Selon l’art. 24.5 CCT Electricité, la fixation du lieu de début de travail (domicile de l’entreprise ou chantier) incombe à l’employeur. Si le travail commence dans l’entreprise (atelier), le trajet entre l’entreprise et le poste de travail est considéré comme temps de travail et non pas le trajet entre domicile et le lieu de travail ; si le travail commence à l’extérieur (par exemple au chantier), la différence de temps dépassant le trajet entre le domicile du travailleur et l’entreprise ou l’atelier est considérée comme temps de travail.

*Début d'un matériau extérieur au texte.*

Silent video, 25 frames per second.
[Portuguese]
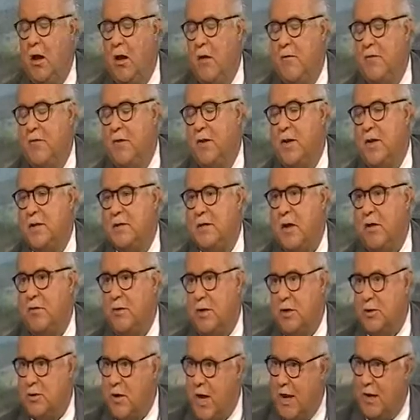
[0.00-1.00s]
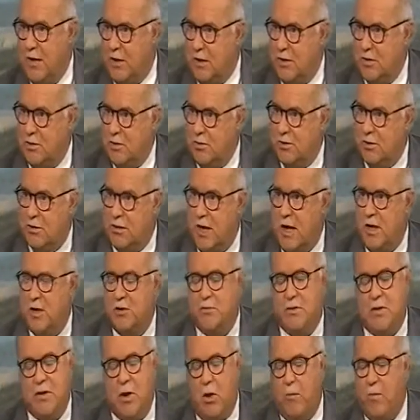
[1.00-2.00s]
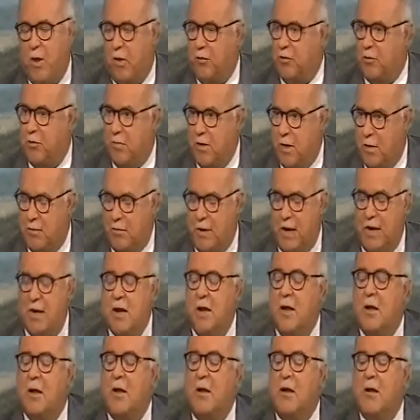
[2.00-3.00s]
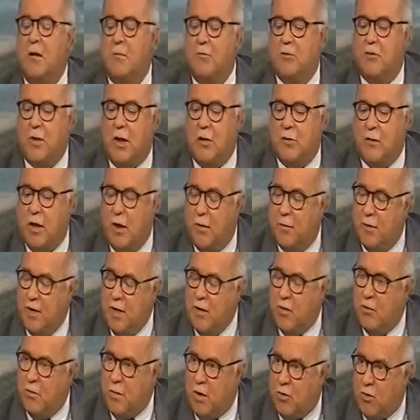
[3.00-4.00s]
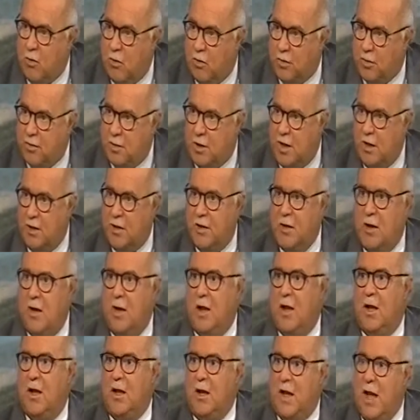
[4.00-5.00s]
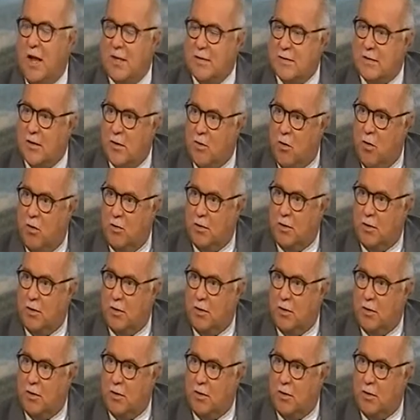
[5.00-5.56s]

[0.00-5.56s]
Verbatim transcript: a, Federação das Caritas Diocesanas, portanto, há uma autonomia plena. Portanto, abriram uma conta e essa Mas esta conta,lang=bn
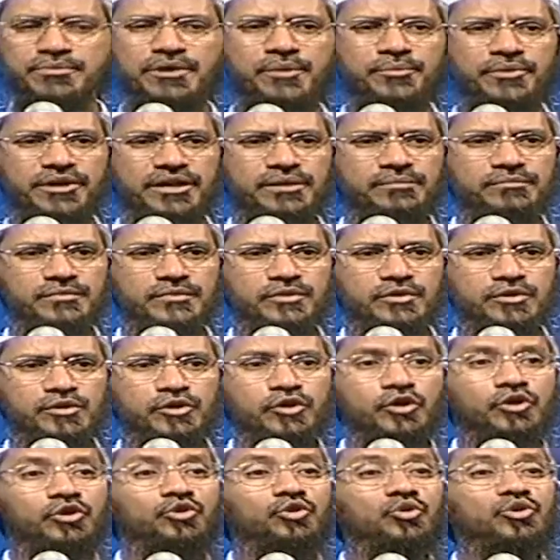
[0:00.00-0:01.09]

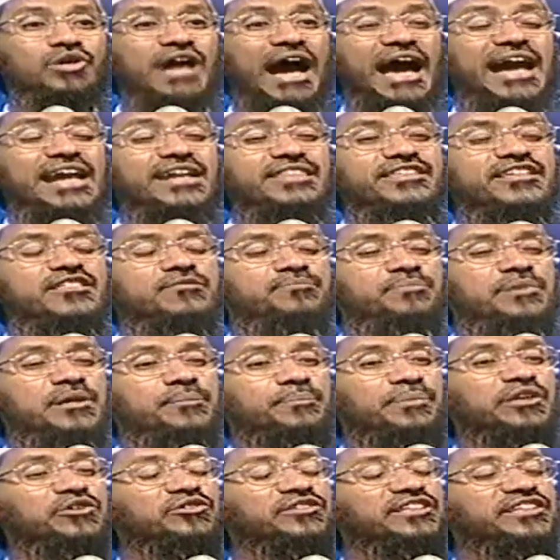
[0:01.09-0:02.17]
সাল্লাম মানুষকে
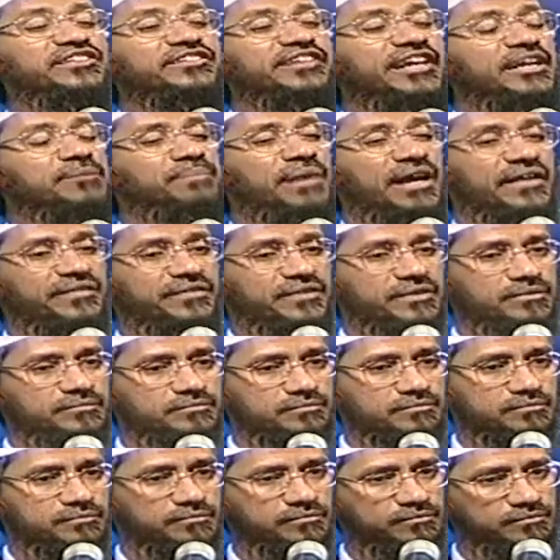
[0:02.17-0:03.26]
পরিচালিত করবেন
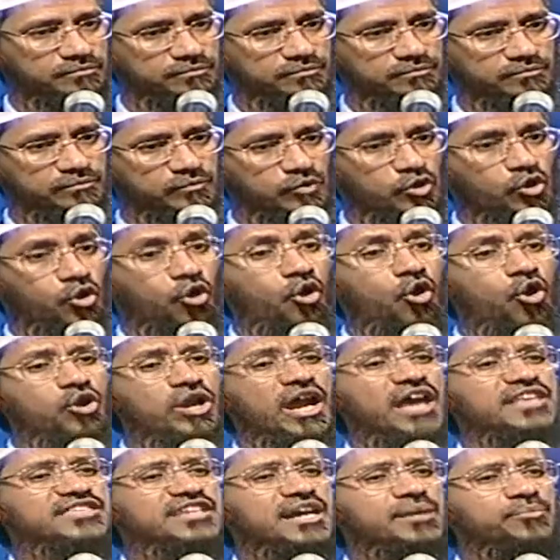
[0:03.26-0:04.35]
সরল পথে
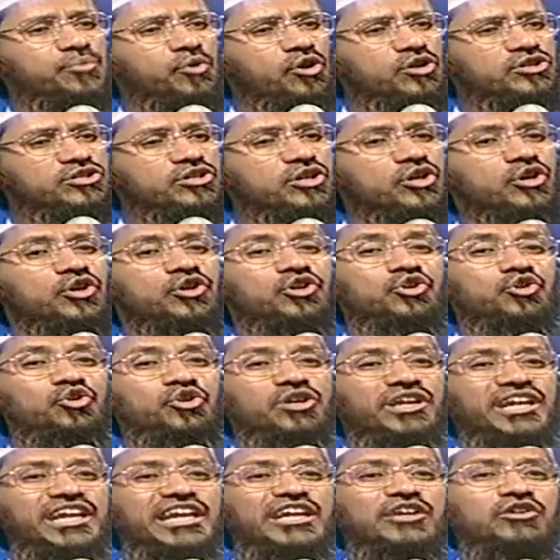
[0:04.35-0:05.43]
হে রাজা ভোজ
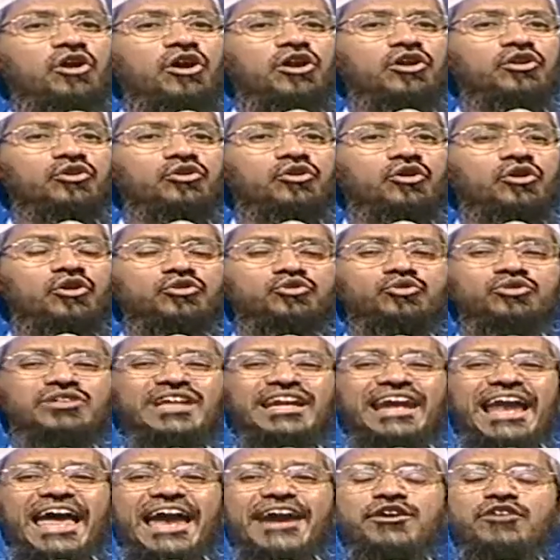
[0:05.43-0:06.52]
তুমি
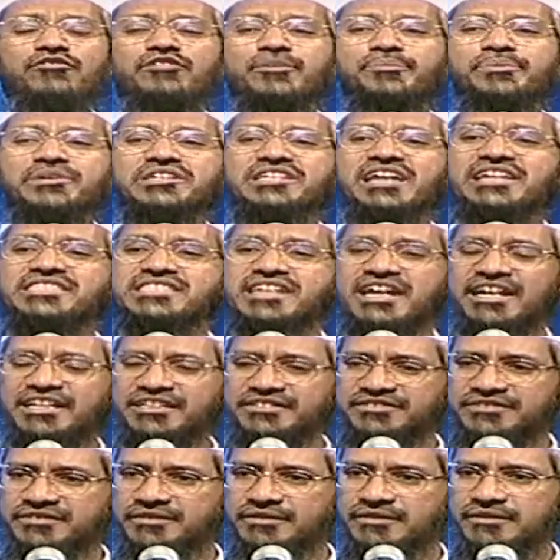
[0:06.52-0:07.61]
পিসাসদের রাজ্যে কখনোই
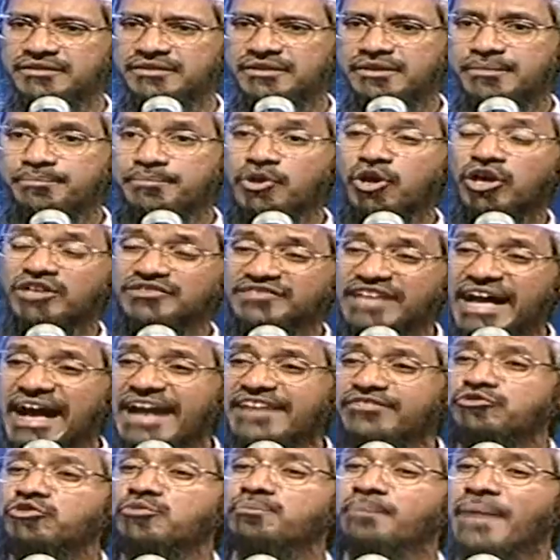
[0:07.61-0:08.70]
যাবে না
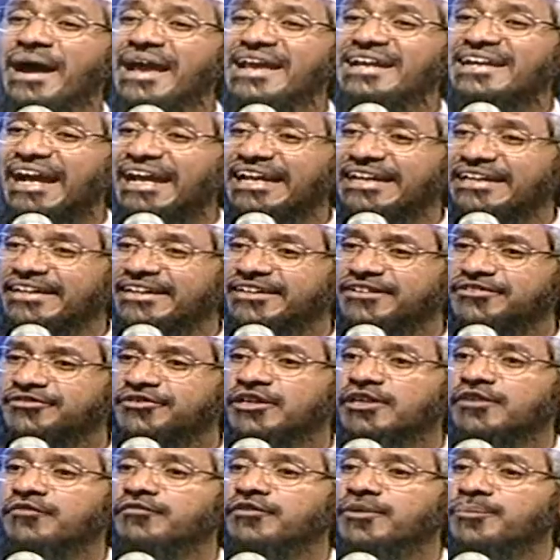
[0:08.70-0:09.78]
কারণ আমি আমার দয়া
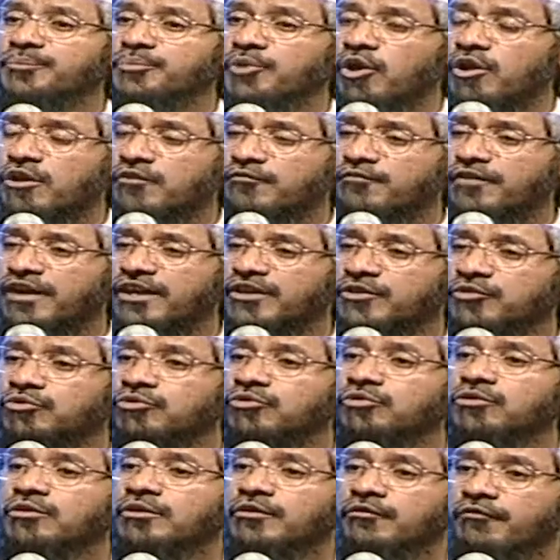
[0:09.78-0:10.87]
দিয়েই তোমাকে
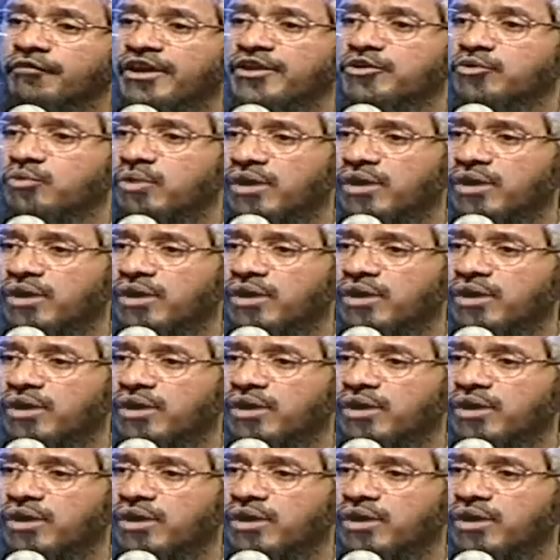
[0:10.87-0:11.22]
পবিত্রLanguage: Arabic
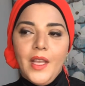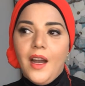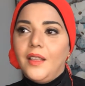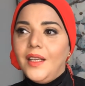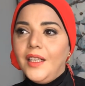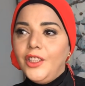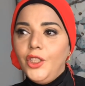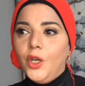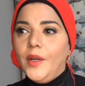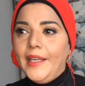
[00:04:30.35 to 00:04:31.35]
اعتقد ان
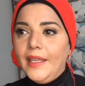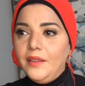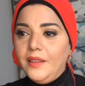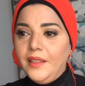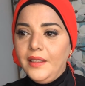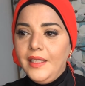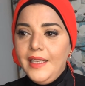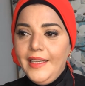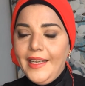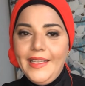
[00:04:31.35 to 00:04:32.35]
هو كان
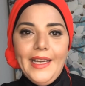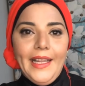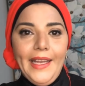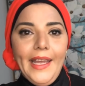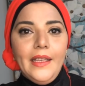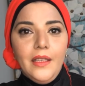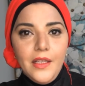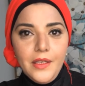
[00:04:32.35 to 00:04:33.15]
كان اعلانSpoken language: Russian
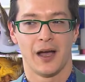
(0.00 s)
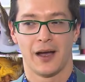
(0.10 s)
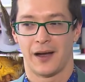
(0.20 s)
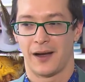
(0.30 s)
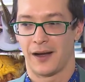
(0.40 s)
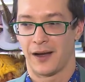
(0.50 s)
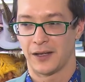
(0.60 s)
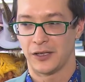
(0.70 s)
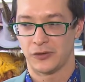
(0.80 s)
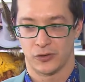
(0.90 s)
а,
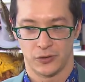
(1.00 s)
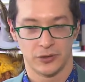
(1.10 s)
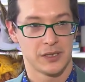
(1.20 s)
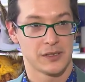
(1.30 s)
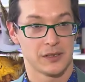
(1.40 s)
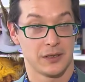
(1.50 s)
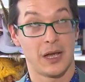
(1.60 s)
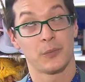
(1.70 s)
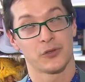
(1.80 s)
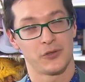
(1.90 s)
и что нас
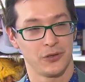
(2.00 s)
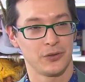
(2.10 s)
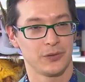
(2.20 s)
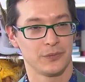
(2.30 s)
там ждет,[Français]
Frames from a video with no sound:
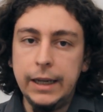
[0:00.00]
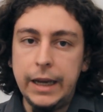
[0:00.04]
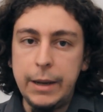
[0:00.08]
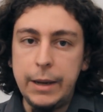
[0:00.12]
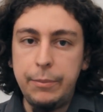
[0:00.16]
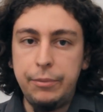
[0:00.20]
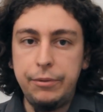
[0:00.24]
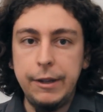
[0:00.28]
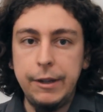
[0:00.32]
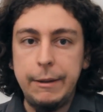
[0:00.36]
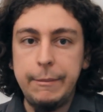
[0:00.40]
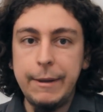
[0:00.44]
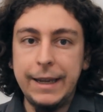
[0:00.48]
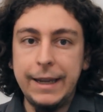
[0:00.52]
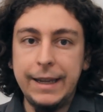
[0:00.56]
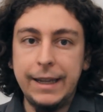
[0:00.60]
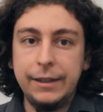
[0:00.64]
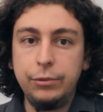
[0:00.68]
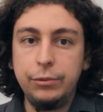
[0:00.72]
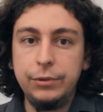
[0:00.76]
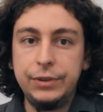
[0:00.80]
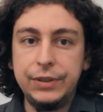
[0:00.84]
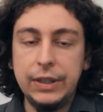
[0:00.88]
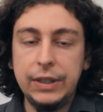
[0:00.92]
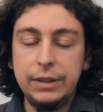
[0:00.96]
et puis, bah, il y a
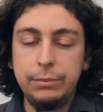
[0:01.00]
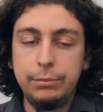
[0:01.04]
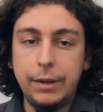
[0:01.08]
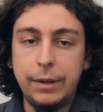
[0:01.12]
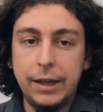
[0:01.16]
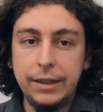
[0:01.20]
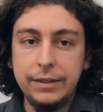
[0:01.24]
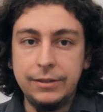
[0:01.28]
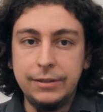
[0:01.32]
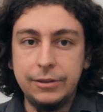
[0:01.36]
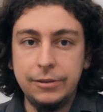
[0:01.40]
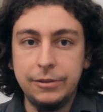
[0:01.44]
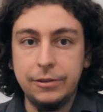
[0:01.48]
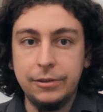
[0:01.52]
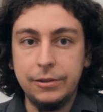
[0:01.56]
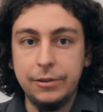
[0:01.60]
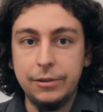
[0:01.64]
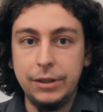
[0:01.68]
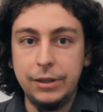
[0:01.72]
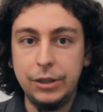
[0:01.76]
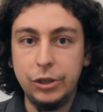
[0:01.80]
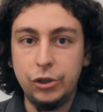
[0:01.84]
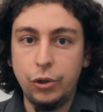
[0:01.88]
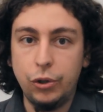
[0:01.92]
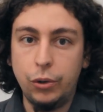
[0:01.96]
toute cette masse euh,
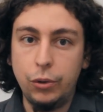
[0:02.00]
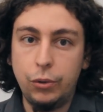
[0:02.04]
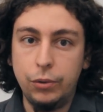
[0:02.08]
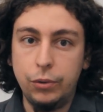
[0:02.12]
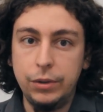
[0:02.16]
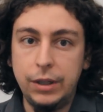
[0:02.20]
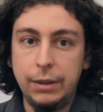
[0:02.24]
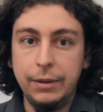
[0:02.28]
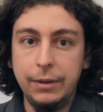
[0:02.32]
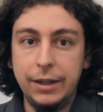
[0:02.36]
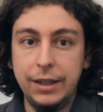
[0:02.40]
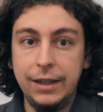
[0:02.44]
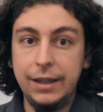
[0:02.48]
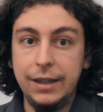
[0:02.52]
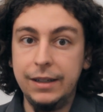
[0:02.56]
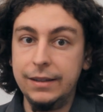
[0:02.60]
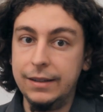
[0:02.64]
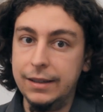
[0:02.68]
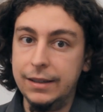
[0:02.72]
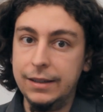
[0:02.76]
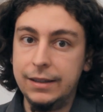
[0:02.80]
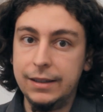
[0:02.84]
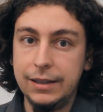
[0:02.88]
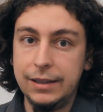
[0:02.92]
des gens qu'on aimerait aider,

Le commentaire de la CCT location de services, en lien avec l’art. 22 CCT location de services, prévoit que le lieu de l’entreprise de mission est son siège social.

Le droit

Selon l’art. 3 al. 1 CCT location de service (LSE), les dispositions étendues de la CCT de l’entreprise locataire de service (entreprise cliente) relatives au salaire et à la durée du travail de la  CCT concernée sont applicables aux travailleurs temporaires. La LSE prévoit ainsi la priorité des dispositions étendues spécifiques de la CCT concernée.

Selon l’art. 20 al. 1 LSE, l’entreprise bailleur de service (de travail temporaire) doit appliquer aux travailleurs les dispositions de la CCT étendue relatives au salaire et à la durée du travail de l’entreprise locataire de service (entreprise cliente). L’art. 48a OSE précise quelles sont les dispositions relatives au salaire et à la durée du travail, parmi lesquelles on doit notamment citer :

  • les frais,
  • le temps de travail normal,
  • les temps de déplacement et d’attente.

Le TF relevé à plusieurs reprises que le but de l’art. 20 LSE est que les conditions de concurrence ne souffrent pas de distorsion lorsqu’une entreprise occupe des travailleurs temporaires dont les conditions de travail ne sont pas conformes à la CCT de la branche d’activité concernée.

Le TF a considéré que la ratio legis et la lettre de l’art. 20 LSE sont clairs et tendent à ce que le bailleur de service applique les CCT étendues, s’agissant des dispositions concernant le salaire et la durée du travail, aux travailleurs temporaires au même titre que ces CCT sont appliquées aux travailleurs fixes.

Selon le TF, il n’est pas arbitraire de retenir que les dispositions de la CCT Electricité sont applicables en l’espèce.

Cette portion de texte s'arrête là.